RAID
Discover the pros of having your web sites and apps hosted on a RAID-enabled hosting server.
RAID, or Redundant Array of Independent Disks, is a technology for storing data on several hard drives which work together as one logical unit. The drives could be physical or logical i.e. in the aforementioned case a single drive is divided into individual ones via virtualization software. Either way, the very same data is saved on all drives and the key advantage of employing this type of a setup is that in the event that a drive breaks down, the data will still be available on the other ones. Using a RAID also boosts the performance since the input and output operations will be spread among a few drives. There are several types of RAID depending on how many hard disks are used, whether writing is carried out on all the drives in real time or just on one, and how the information is synchronized between the hard drives - whether it's recorded in blocks on one drive after another or it is mirrored from one on the others. All of these factors show that the error tolerance and the performance between the different RAID types may vary.
RAID in Website Hosting
The NVMe drives that our cutting-edge cloud web hosting platform uses for storage operate in RAID-Z. This type of RAID is designed to work with the ZFS file system that runs on the platform and it employs the so-called parity disk - a specific drive where data located on the other drives is duplicated with an extra bit added to it.
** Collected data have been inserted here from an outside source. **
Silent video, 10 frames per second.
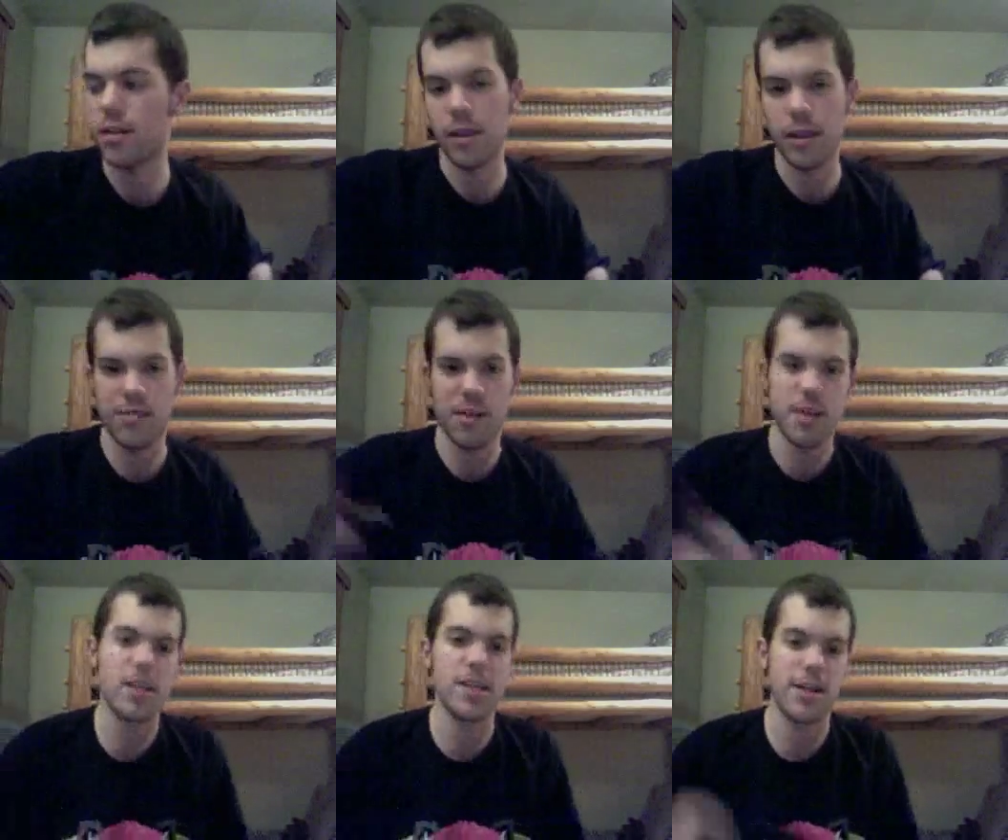last night at
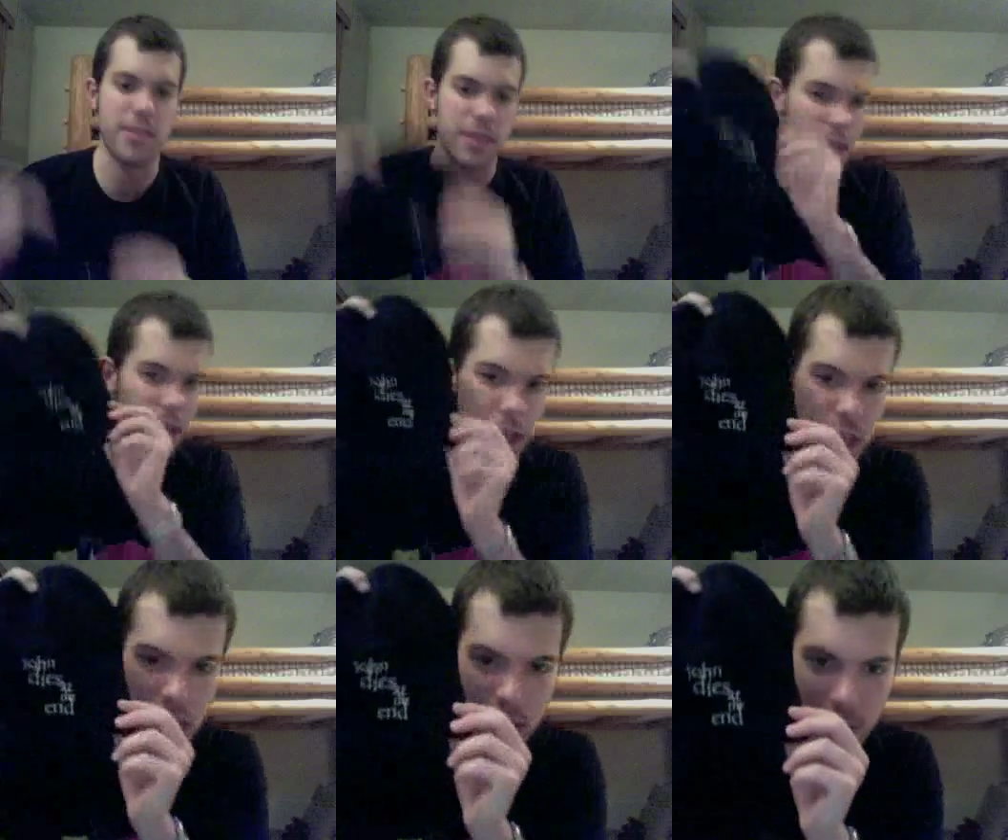John Dies at the End. I got a
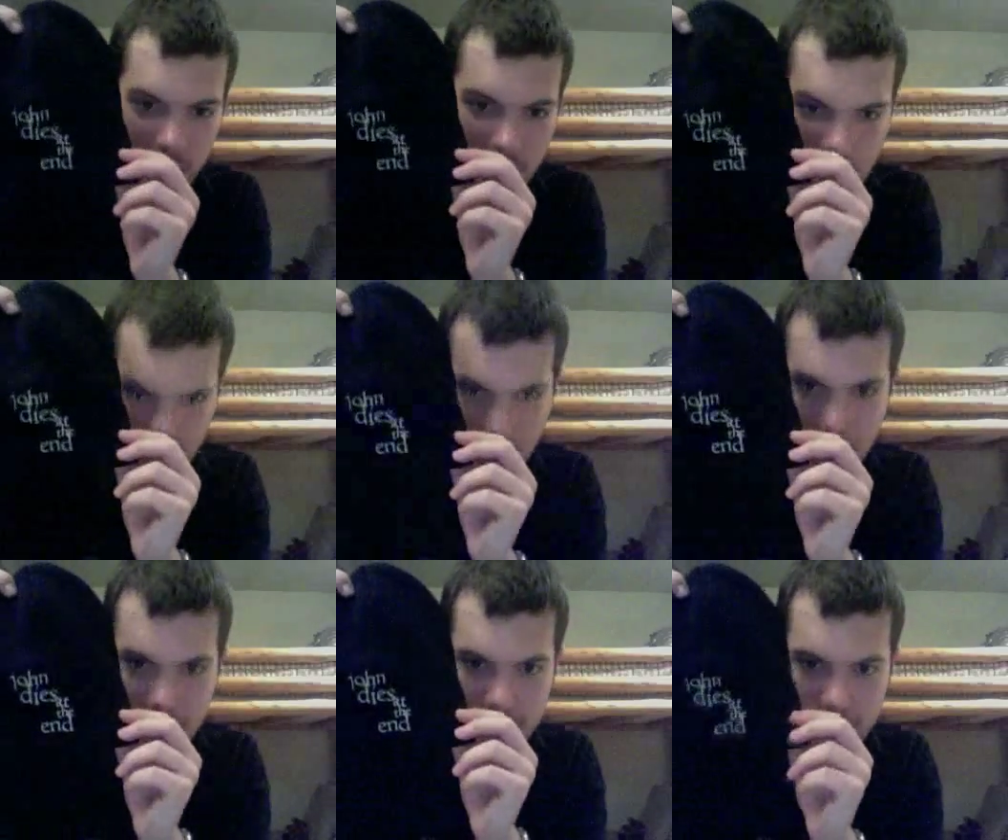John Dies at the End
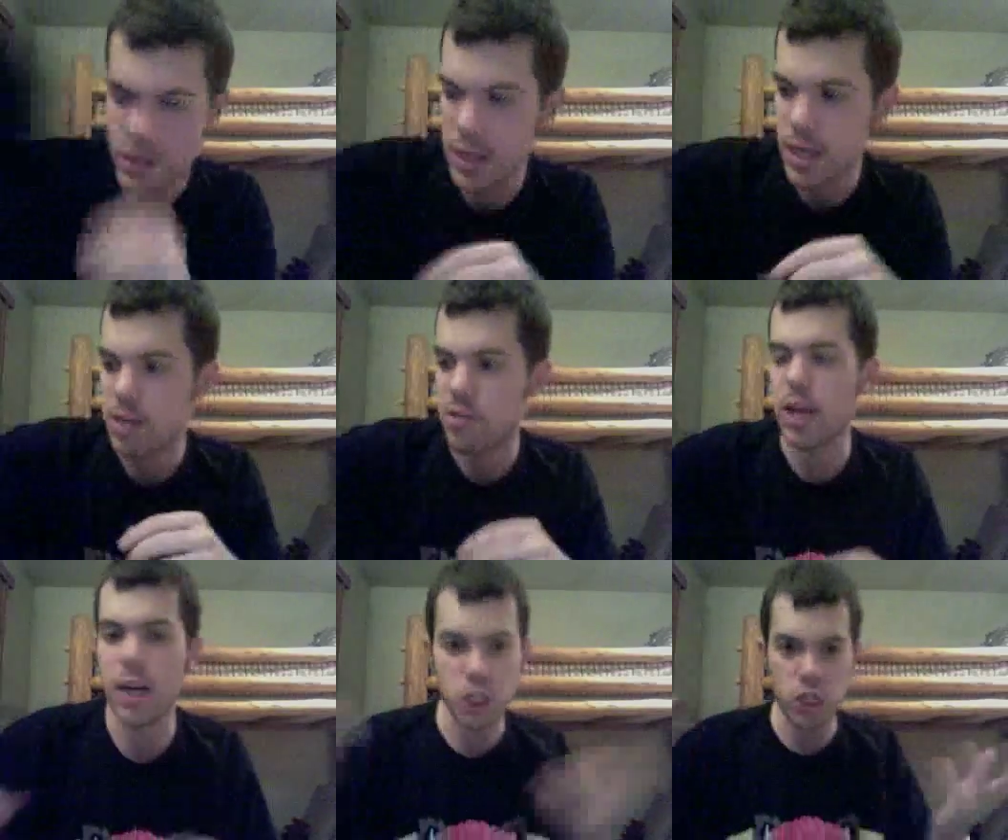hat. So I
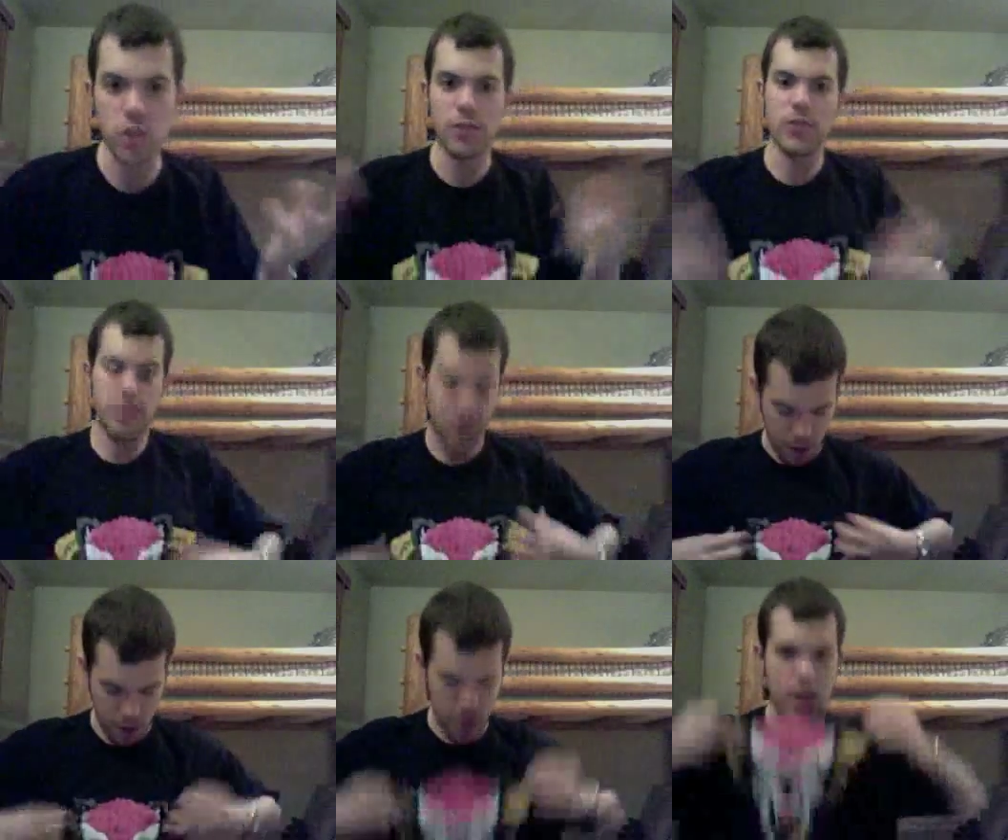got a shirt for Tim and
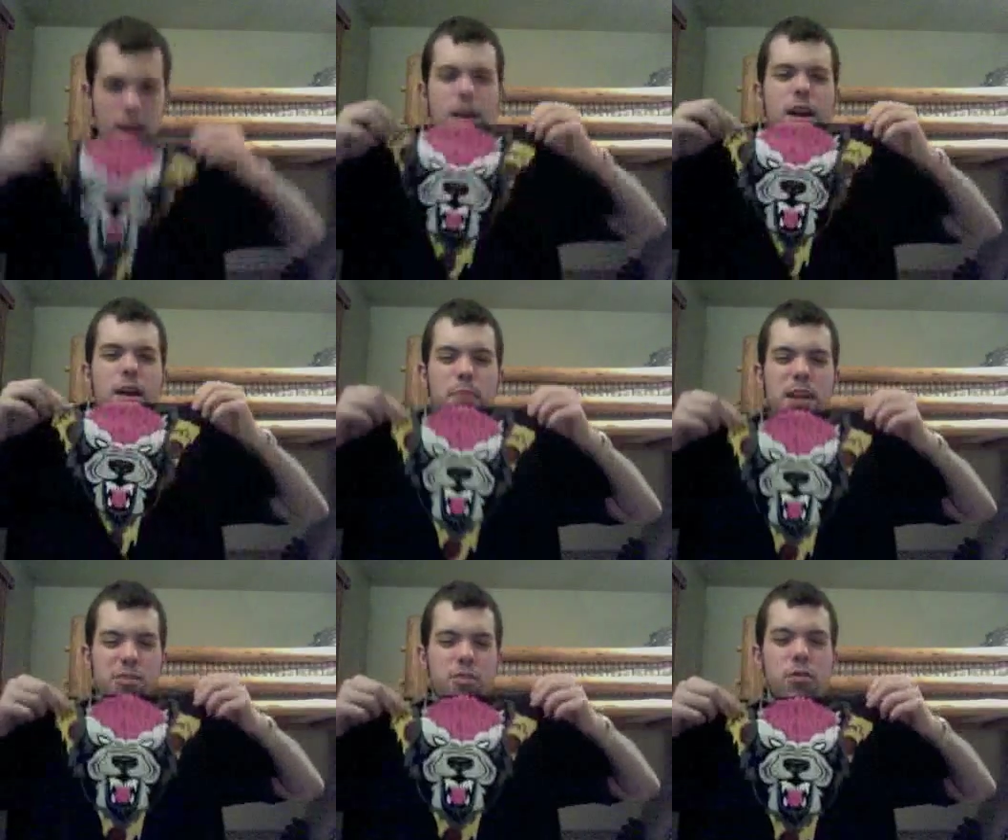Eric. I got a
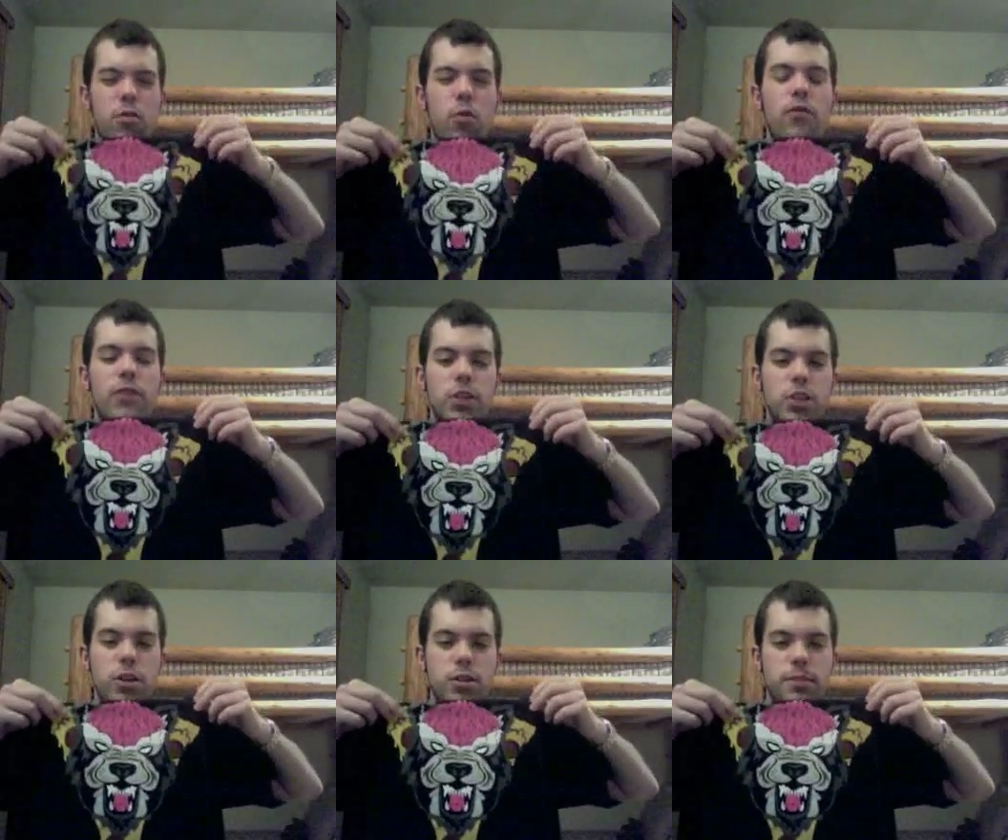Pizza Wolf
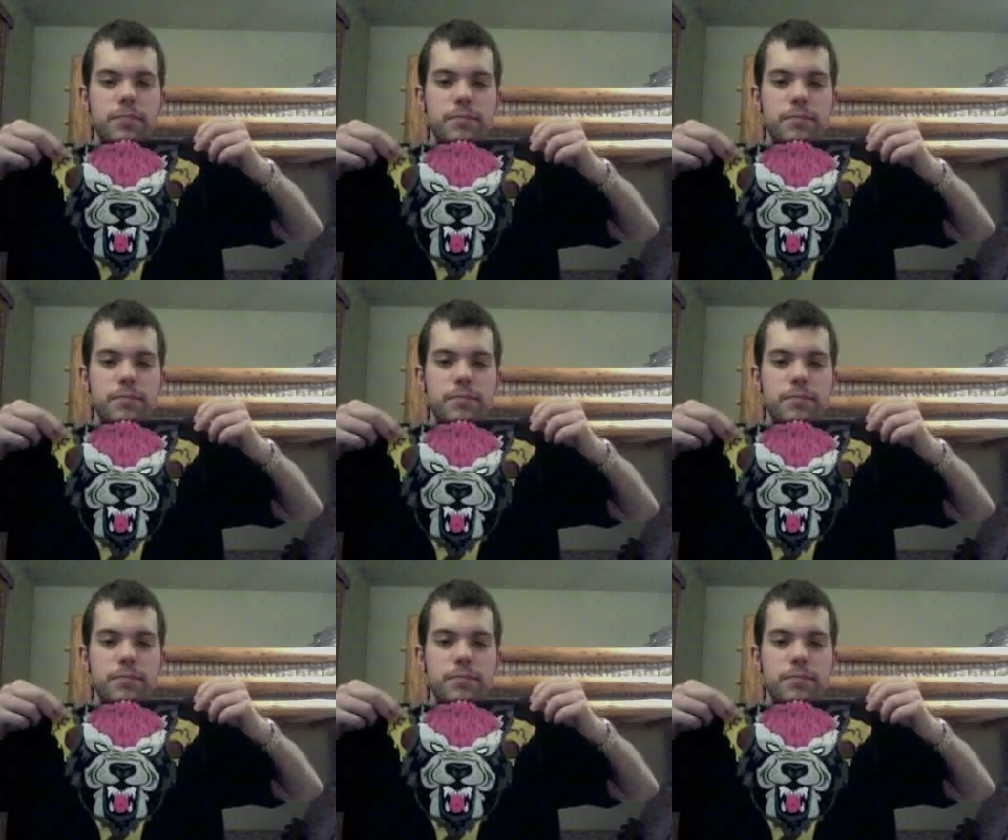shirt.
In case one of the disks stops functioning, your Internet sites shall continue working from the other ones and after we replace the faulty one, the data that will be duplicated on it will be recovered from what is stored on the other drives as well as the info from the parity disk. This is performed in order to be able to recalculate the bits of each and every file correctly and to authenticate the integrity of the info cloned on the new drive. This is one more level of security for the content which you upload to your website hosting account along with the ZFS file system that compares a special digital fingerprint for every single file on all of the hard drives in real time.